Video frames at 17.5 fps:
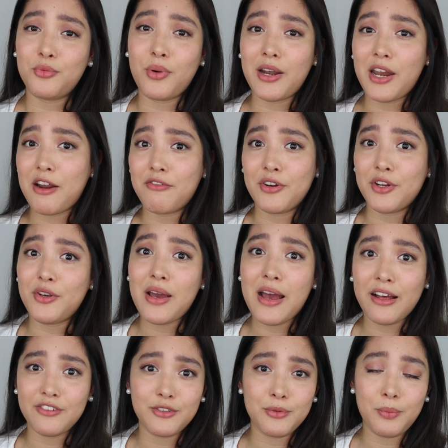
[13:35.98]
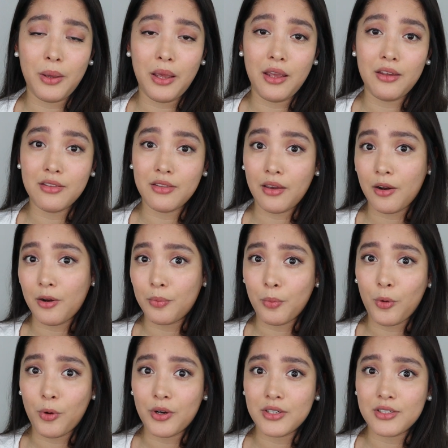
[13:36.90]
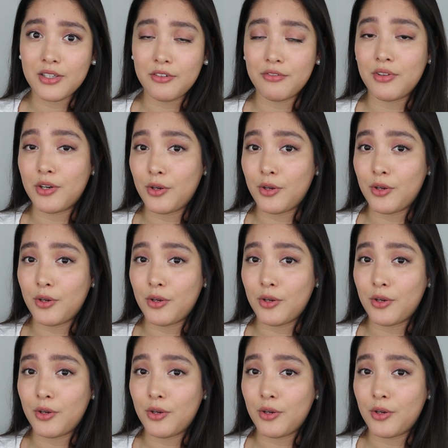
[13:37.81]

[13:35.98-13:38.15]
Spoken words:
whatever you have to pay in the airport if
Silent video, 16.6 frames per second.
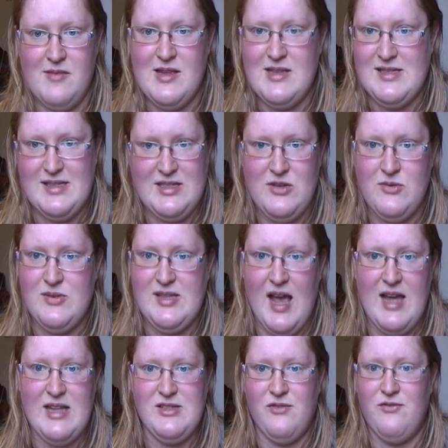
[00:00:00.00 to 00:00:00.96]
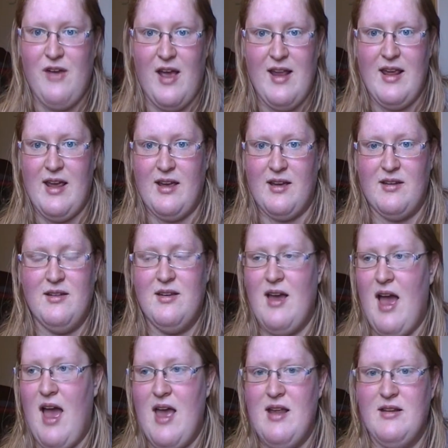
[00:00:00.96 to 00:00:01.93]
It's two sides fighting,
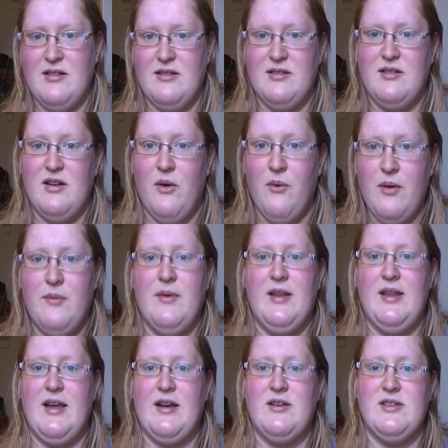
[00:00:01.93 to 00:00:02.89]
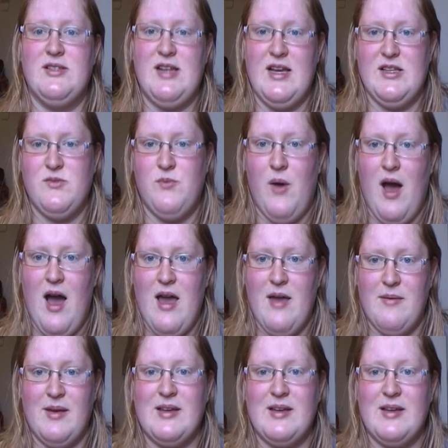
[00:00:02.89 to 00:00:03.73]
and no one really understands why,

PROBLEM :: Reproduce the data above in full, exactly as it is, with the pictures left out.

RESPONSE FOR THIS EXERCISE ::
Video frames at 17.5 fps:
[13:35.98]
[13:36.90]
[13:37.81]

[13:35.98-13:38.15]
Spoken words:
whatever you have to pay in the airport if
Silent video, 16.6 frames per second.
[00:00:00.00 to 00:00:00.96]
[00:00:00.96 to 00:00:01.93]
It's two sides fighting,
[00:00:01.93 to 00:00:02.89]
[00:00:02.89 to 00:00:03.73]
and no one really understands why,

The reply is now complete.